Walters also pointed out that the company received a similar PILOT tax break in 2016. At that time, the company said it would create 105 jobs within five years.

At this time, the company has hired an additional 192 people in just three years, with Walters noting that they have exceeded the criteria for that tax incentive already.

With the new project, he said they once again expect to hire another 100 people in three years, with a payroll rising from $17.8 million to $25.4 million.

Ultimately, the company could have as many as 1,000 employees compared to its current 300 workers.

Walters said the recent acquisition of a majority interest in the company by a private equity firm headquartered in Sweden doesn't change the plans for the project or projections.

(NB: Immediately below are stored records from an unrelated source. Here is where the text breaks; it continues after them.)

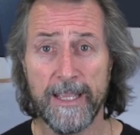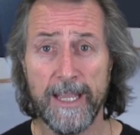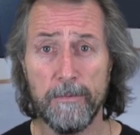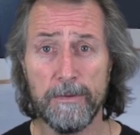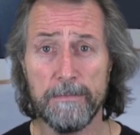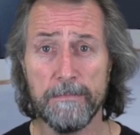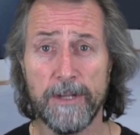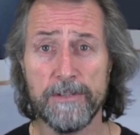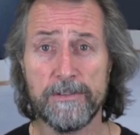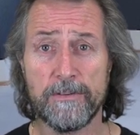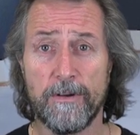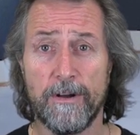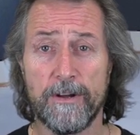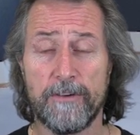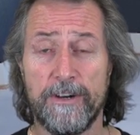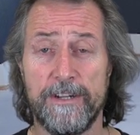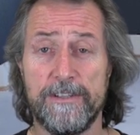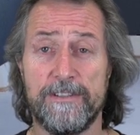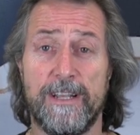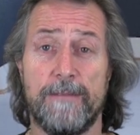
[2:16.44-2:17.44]
And with most
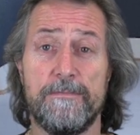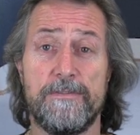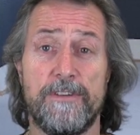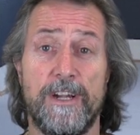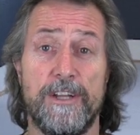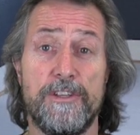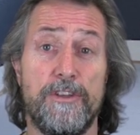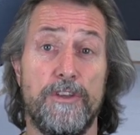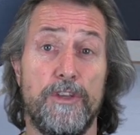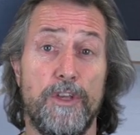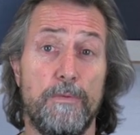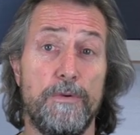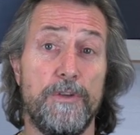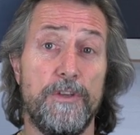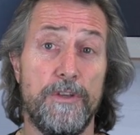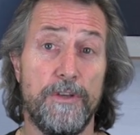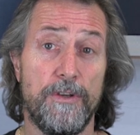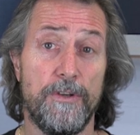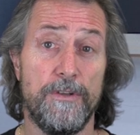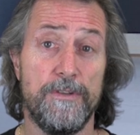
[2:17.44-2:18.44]
concrete substrates, you
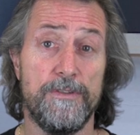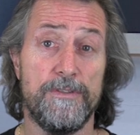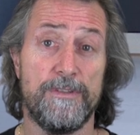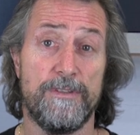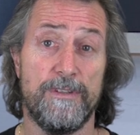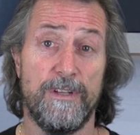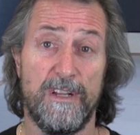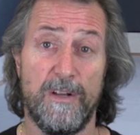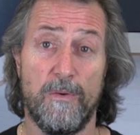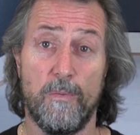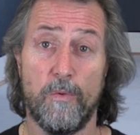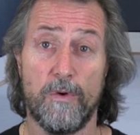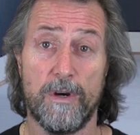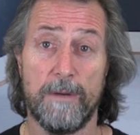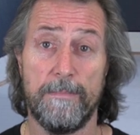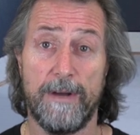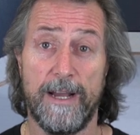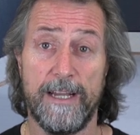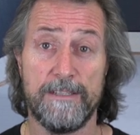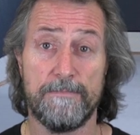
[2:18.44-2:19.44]
would use a
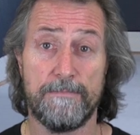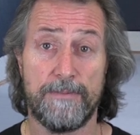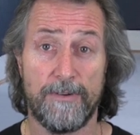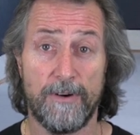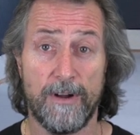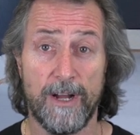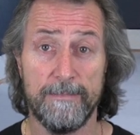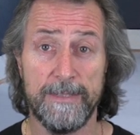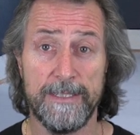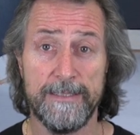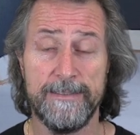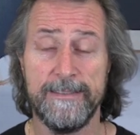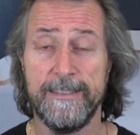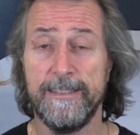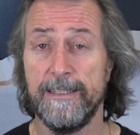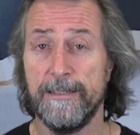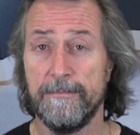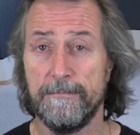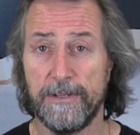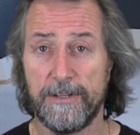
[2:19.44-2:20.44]
water-based primer
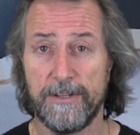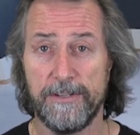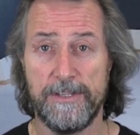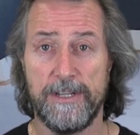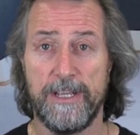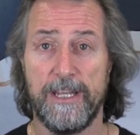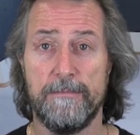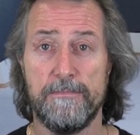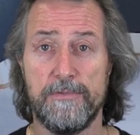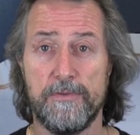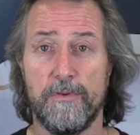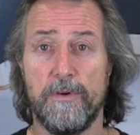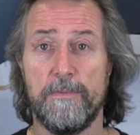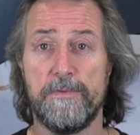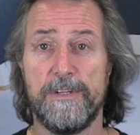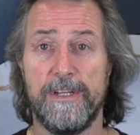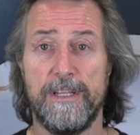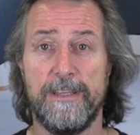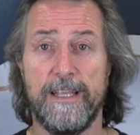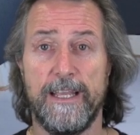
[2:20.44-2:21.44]
because you get
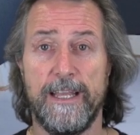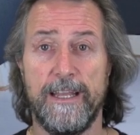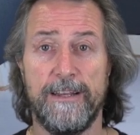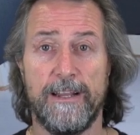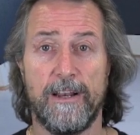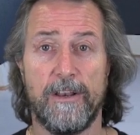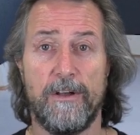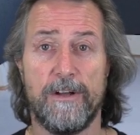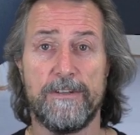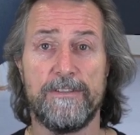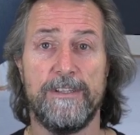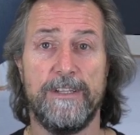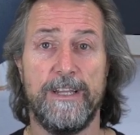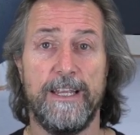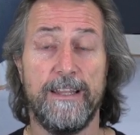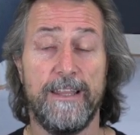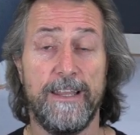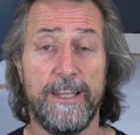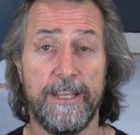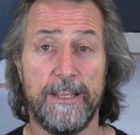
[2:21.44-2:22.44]
absorption in there and it locks it
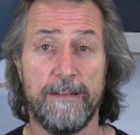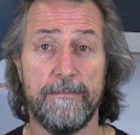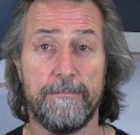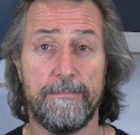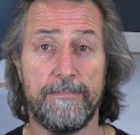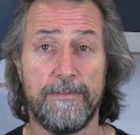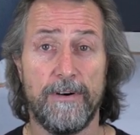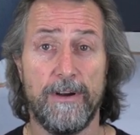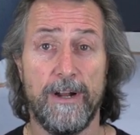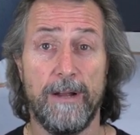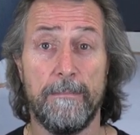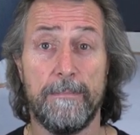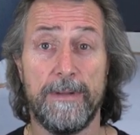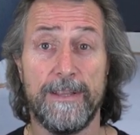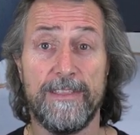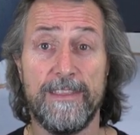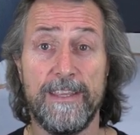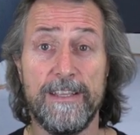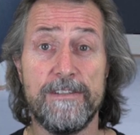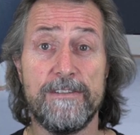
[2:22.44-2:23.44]
in and you can prime.
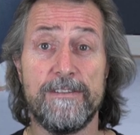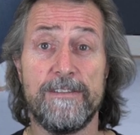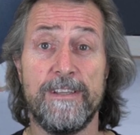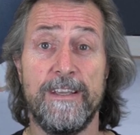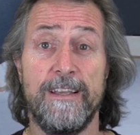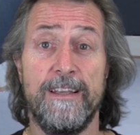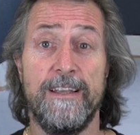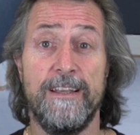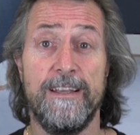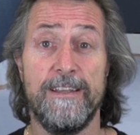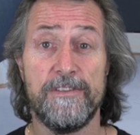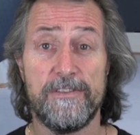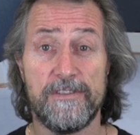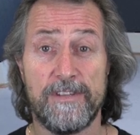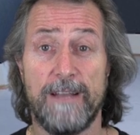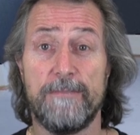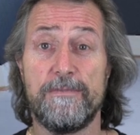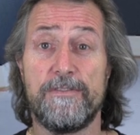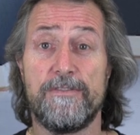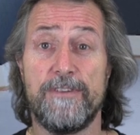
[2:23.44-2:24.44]
But this
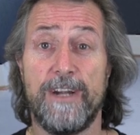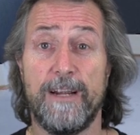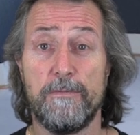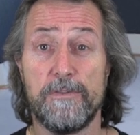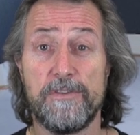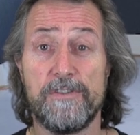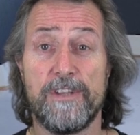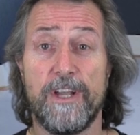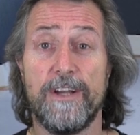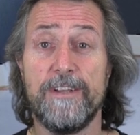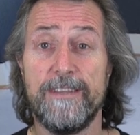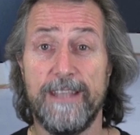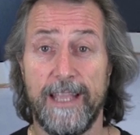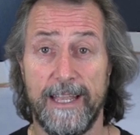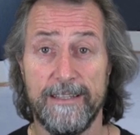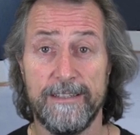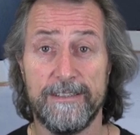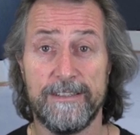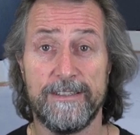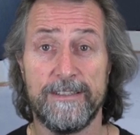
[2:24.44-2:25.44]
substrate was so
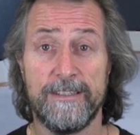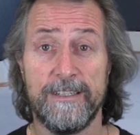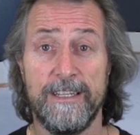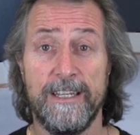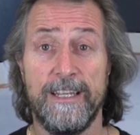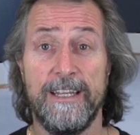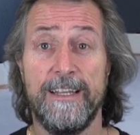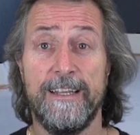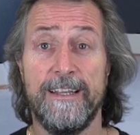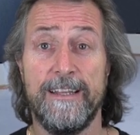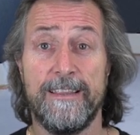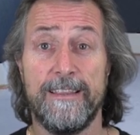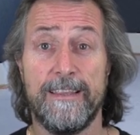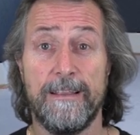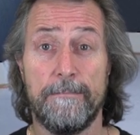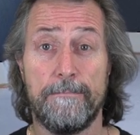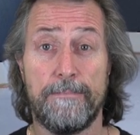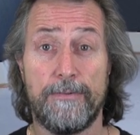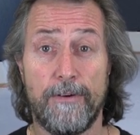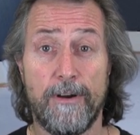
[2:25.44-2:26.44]
dense,
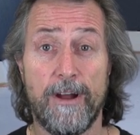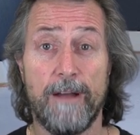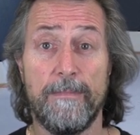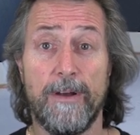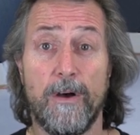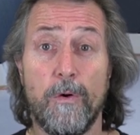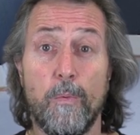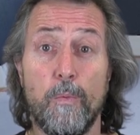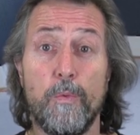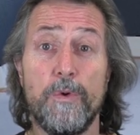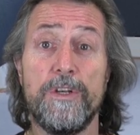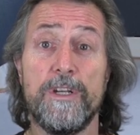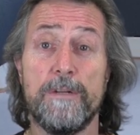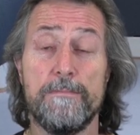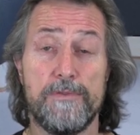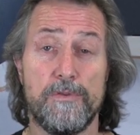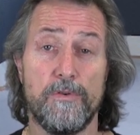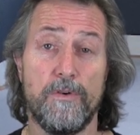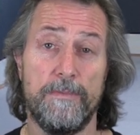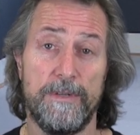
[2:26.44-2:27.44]
the primer wouldn't
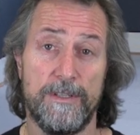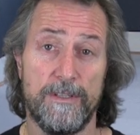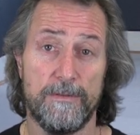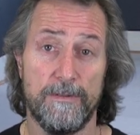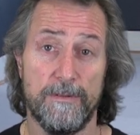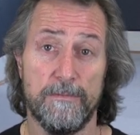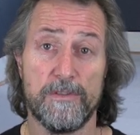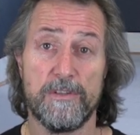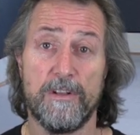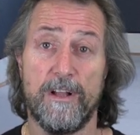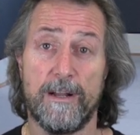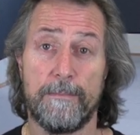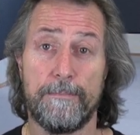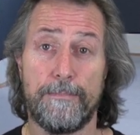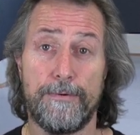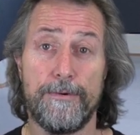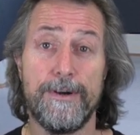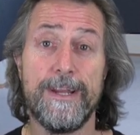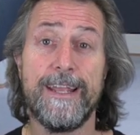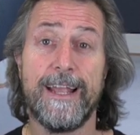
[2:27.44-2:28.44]
absorb into it. It was like
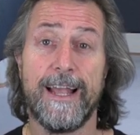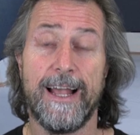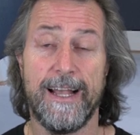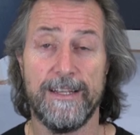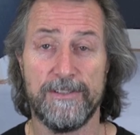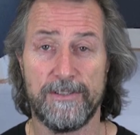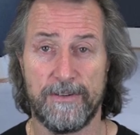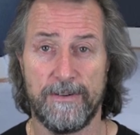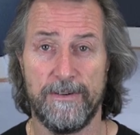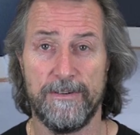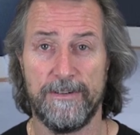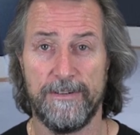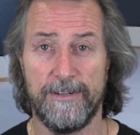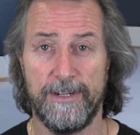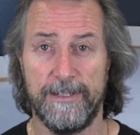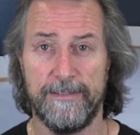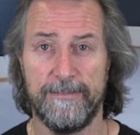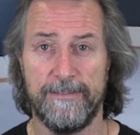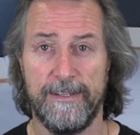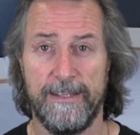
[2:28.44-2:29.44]
precast
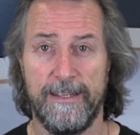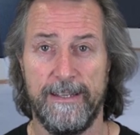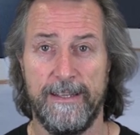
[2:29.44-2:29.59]
concrete.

Global investment firm EQT announced the agreement July 31.

The dollar amount of the deal was not announced. However, the deal will provide Aldevron the financial backing it needs to expand production, research and development, as well as for other growth opportunities, EQT said in a news release.

Aldevron has said with the project it will increase its biotechnology production capacity tenfold, quintuple its warehouse space and create a research and development center.

Aldevron’s founders and management, as well as private equity firm TA Associates, will retain a minority interest in the firm

Aldevron was founded in 1998 by CEO Michael Chambers and John Ballantyne.